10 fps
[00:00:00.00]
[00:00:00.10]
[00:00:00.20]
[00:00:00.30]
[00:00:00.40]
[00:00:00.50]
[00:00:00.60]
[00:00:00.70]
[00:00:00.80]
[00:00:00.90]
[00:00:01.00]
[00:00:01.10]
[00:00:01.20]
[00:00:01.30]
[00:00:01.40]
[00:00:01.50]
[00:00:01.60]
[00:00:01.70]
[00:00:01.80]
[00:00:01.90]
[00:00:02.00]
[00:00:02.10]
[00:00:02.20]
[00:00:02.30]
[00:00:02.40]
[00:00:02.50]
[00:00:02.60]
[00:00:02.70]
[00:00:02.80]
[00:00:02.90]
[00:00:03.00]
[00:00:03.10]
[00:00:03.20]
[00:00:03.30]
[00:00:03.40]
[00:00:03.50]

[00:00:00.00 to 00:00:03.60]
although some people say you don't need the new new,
————
## What you will do
Include both ends. Return the line holding "[00:00:01.60]" and all lines after it in the records above, exactly as written.

## Task answer
[00:00:01.60]
[00:00:01.70]
[00:00:01.80]
[00:00:01.90]
[00:00:02.00]
[00:00:02.10]
[00:00:02.20]
[00:00:02.30]
[00:00:02.40]
[00:00:02.50]
[00:00:02.60]
[00:00:02.70]
[00:00:02.80]
[00:00:02.90]
[00:00:03.00]
[00:00:03.10]
[00:00:03.20]
[00:00:03.30]
[00:00:03.40]
[00:00:03.50]

[00:00:00.00 to 00:00:03.60]
although some people say you don't need the new new,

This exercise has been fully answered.